History of the Peloponnesian War
Thucydides
Thucydides, Vol. 1-4. Smith, Charles Foster, translator. London and Cambridge, MA: Heinemann and Harvard University Press, 1919-1923.
It was at this crisis that Peisander and his colleagues arrived and immediately applied themselves to the work that still remained to be done. First they called the popular assembly together and proposed a resolution that ten men should be chosen as commissioners, with full powers, for the drafting of laws, and that these men, after drafting such laws, should bring before the assembly on an appointed day a proposal embodying provisions for the best administration of the state.
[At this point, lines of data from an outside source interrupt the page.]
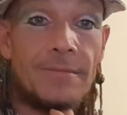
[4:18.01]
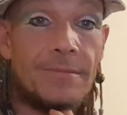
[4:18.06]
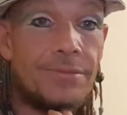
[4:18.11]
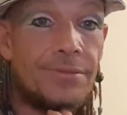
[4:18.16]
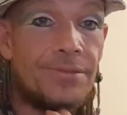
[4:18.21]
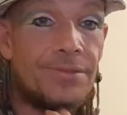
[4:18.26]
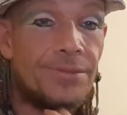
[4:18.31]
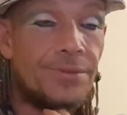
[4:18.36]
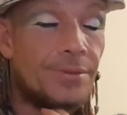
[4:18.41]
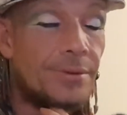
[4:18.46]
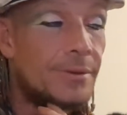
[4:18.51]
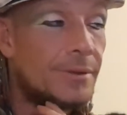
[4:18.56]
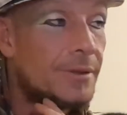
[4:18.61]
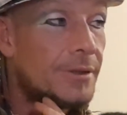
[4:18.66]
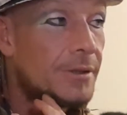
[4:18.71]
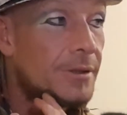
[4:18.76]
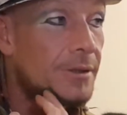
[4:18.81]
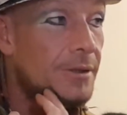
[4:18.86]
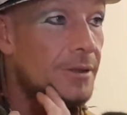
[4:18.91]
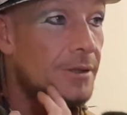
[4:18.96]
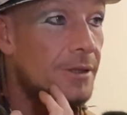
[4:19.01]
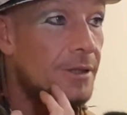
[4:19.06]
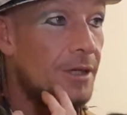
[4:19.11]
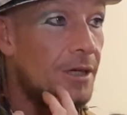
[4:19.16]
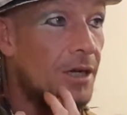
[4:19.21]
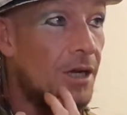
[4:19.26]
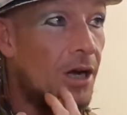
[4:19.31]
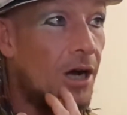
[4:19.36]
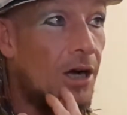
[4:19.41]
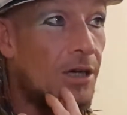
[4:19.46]

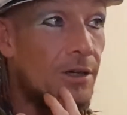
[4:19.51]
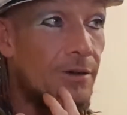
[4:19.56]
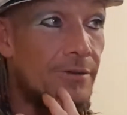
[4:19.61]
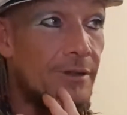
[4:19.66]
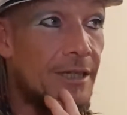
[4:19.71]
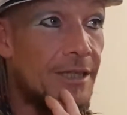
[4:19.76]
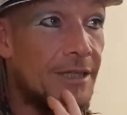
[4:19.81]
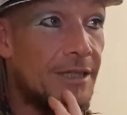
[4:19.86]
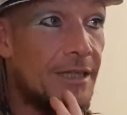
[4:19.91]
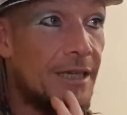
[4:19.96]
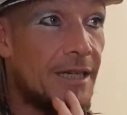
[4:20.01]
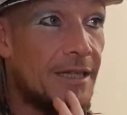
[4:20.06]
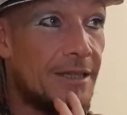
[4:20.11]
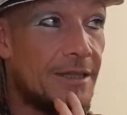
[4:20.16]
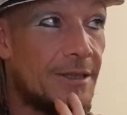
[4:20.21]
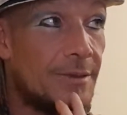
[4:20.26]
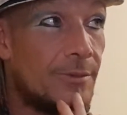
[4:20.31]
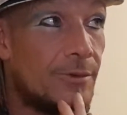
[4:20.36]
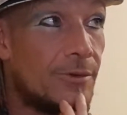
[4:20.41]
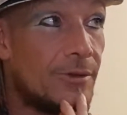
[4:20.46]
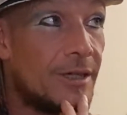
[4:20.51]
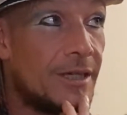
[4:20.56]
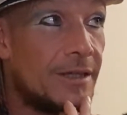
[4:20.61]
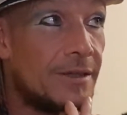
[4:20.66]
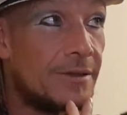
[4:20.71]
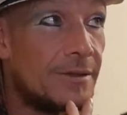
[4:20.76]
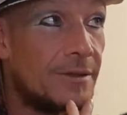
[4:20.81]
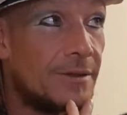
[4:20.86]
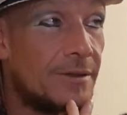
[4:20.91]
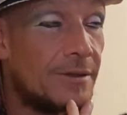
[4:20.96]
I got really scared this
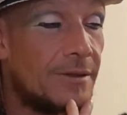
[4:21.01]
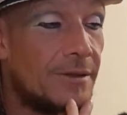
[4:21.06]
morning,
In the second place, when the day came they convened the assembly at Colonus, which is a precinct sacred to Poseidon lying at a distance of about ten stadia outside the city, and the commissioners brought in no other measure except the bare proposal that any Athenian should be permitted with impunity to offer any motion he pleased; and if anyone should move to indict the speaker for making an illegal proposal[*](The γραφὴ παρανόμων, regarded as the great safeguard of the Attic constitution, was provided for annulling an illegal decree or law, and also for punishing the proposer. The latter could be held personally responsible only for a year from the time of the proposal of a decree or the enactment of a law; after a year the decree or law could be attacked and annulled by the same process as that against the proposer. Whoever brought a γραφὴ παρανόμων bound himself by oath to prosecute the case; after the oath was taken a decree or law was suspended if already enacted, and a προβούλευμα could not be brought before the assembly until the suit had been tried and settled. The proposer, if the court decided against him, was punished by death or fine. See Schoemann, Gr. Alt. i, 497 ff. (2nd ed.).) or should in any other manner seek to do him harm, they imposed severe penalties upon him.
After that, the proposal was at length offered without concealment that no one should any longer hold office under the constitution as at present established or receive a salary, and that they should choose five men as presidents, and these should choose one hundred, and each of the hundred three others in addition to himself; then these, being four hundred, should enter the senate-chamber and govern as they should judge best, being clothed with full powers, and they should convene the Five Thousand whenever it seemed to them advisable.[*](cf. 8.65.3. There had been talk of limiting the franchise to 5000, and it was resolved at this same assembly to appoint 100 men to draw up a list of the 5000 (Aristot. Ἀθ. Πολ., ch. xxix. ad fin.). But the list was never published. See 8.92.11 and Ἀθ. Πολ. ch. xxxii. For the somewhat divergent account of Aristotle, see Aristot. Ἀθ. Πολ. xxix.- xxxii.)
It was Peisander who proposed this resolution and in other respects assisted most zealously, to all appearances, in overthrowing the democracy. The man, however, who devised the method by which the whole matter was brought to this issue and who had for the longest time devoted himself to the problem was Antiphon, a man inferior to none of the Athenians of his own day in force of character and one who had proved himself most able both to formulate a plan and to set forth his conclusions in speech; and although he did not come before the assembly or willingly take part in any public contest, but was under suspicion with the people on account of his reputation for cleverness, yet he was the one man most able to help any who were involved in contests, either in court or before the assembly, in case they sought his advice.
And in his own case, when at a later time the acts of the Four Hundred had been reversed and were being severely dealt with by the popular assembly, and he was under charge of having assisted in setting up that government, he manifestly made the ablest plea for his life of all men up to my time in defending these very acts.[*](Antiphon, of Rhamnus, was the earliest of the ten orators of the 'canon,' and the first λογογράφος. Thucydides was said to have been a pupil of his, but the tradition is of doubtful authority, e.g. a second-hand remark of Pseudo-Plutarch (Vit. X. Orat.). Fifteen orations are extant under his name. See Jebb, Attic Orators, 1.1.)